▶ _Task goal_
Sort through the data and copy the lines holding the word "frames".

Collected data
Segment Open

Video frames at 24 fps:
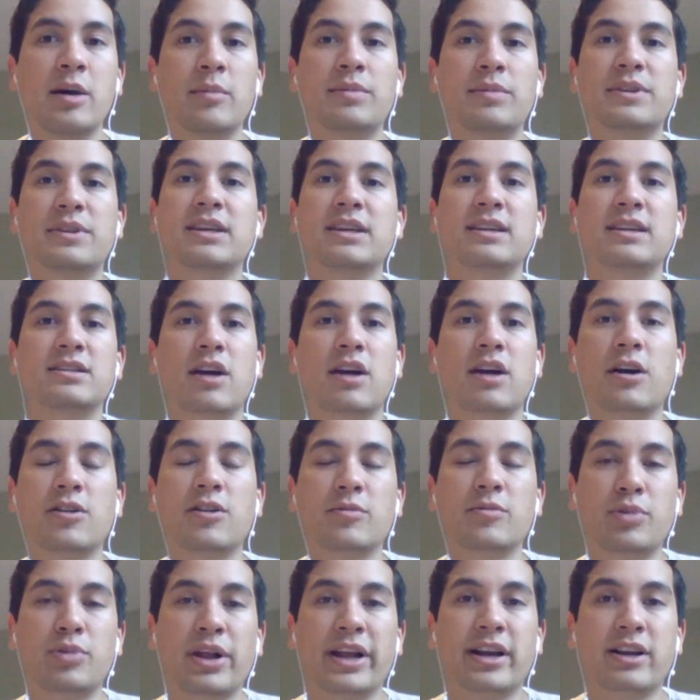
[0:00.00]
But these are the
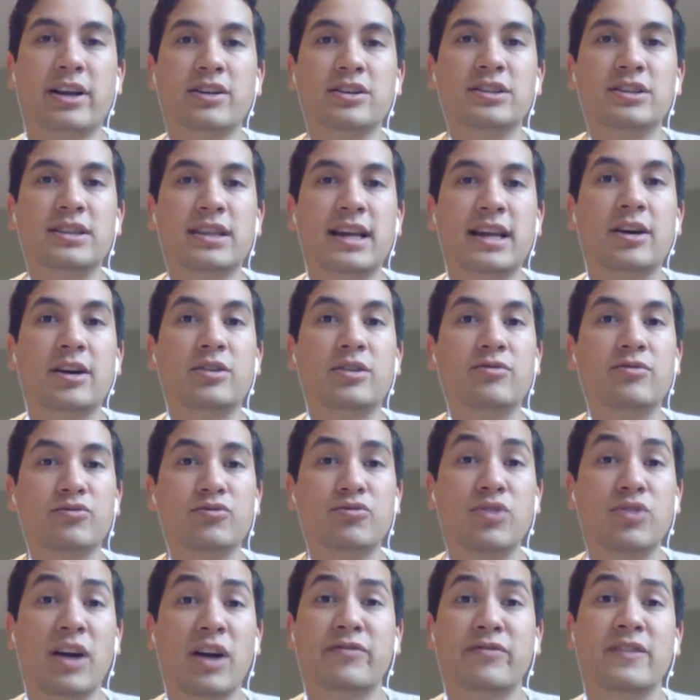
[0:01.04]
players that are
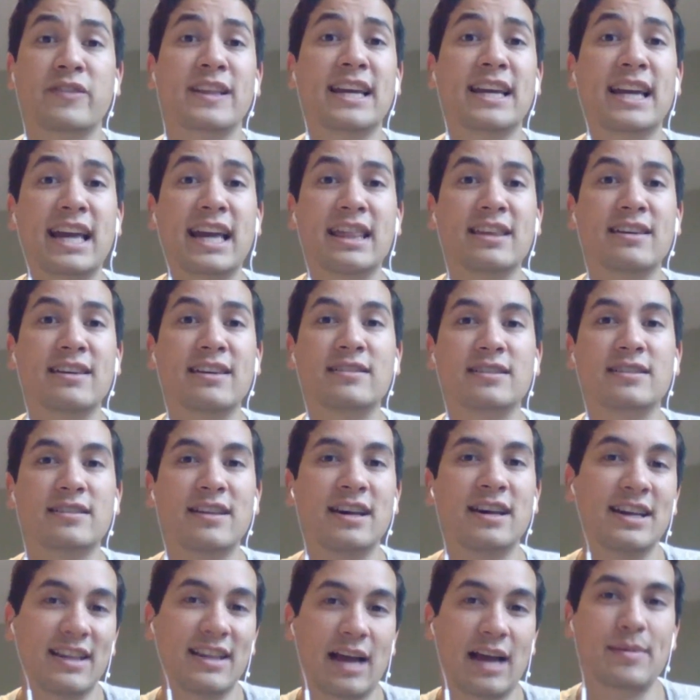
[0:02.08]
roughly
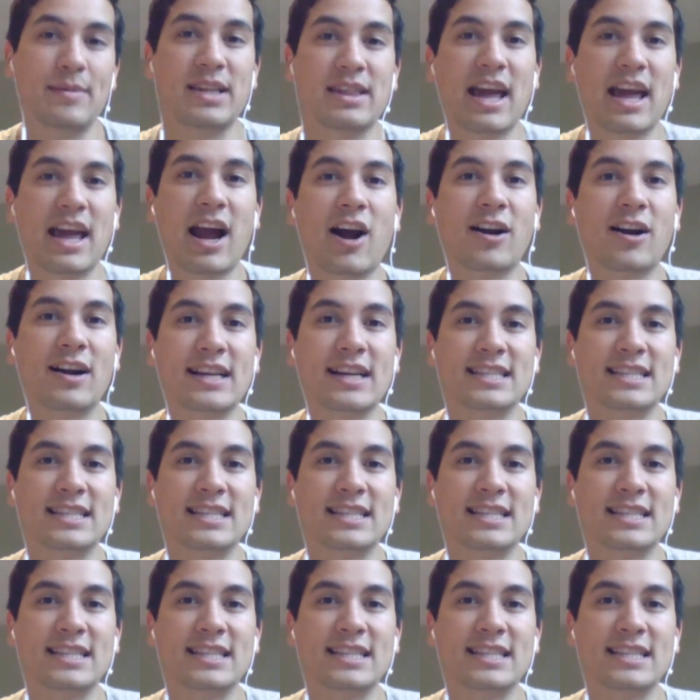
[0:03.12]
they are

Segment Closed
Segment Open

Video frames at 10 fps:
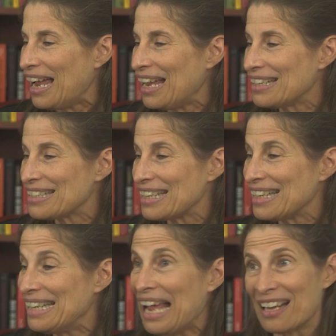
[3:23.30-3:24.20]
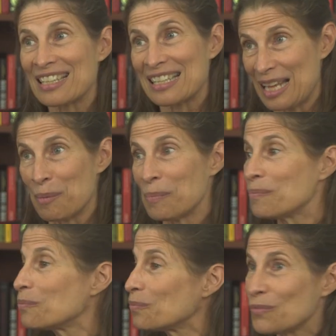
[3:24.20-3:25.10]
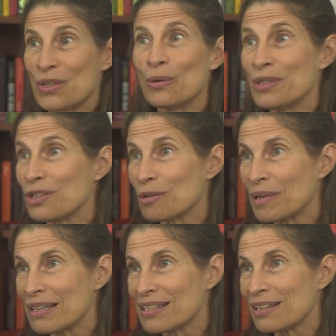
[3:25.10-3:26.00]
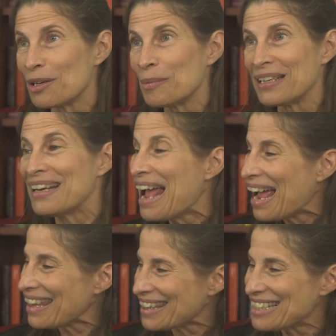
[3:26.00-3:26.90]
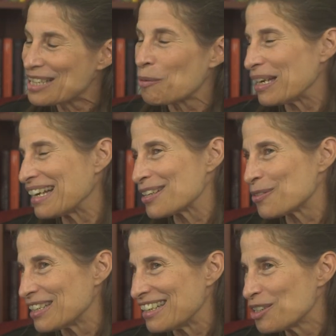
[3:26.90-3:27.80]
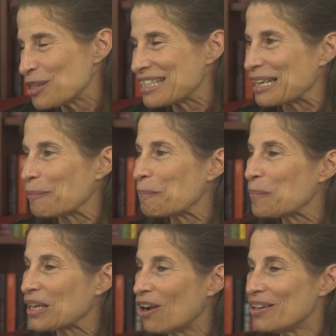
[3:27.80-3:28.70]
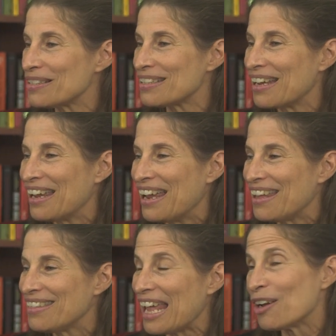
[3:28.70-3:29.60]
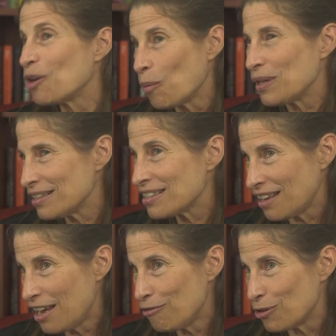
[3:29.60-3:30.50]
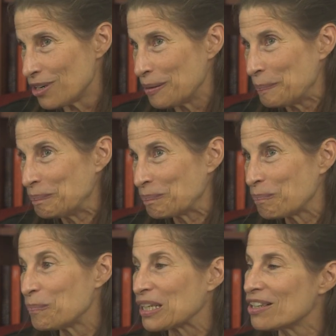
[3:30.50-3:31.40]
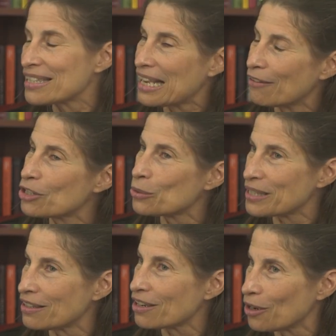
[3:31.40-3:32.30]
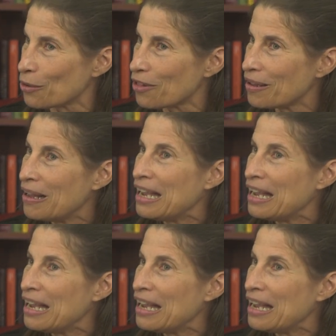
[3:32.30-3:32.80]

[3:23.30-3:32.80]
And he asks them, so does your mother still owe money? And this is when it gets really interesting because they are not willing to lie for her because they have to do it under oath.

Segment Closed

▶ _Finished task_
Video frames at 24 fps:
Video frames at 10 fps:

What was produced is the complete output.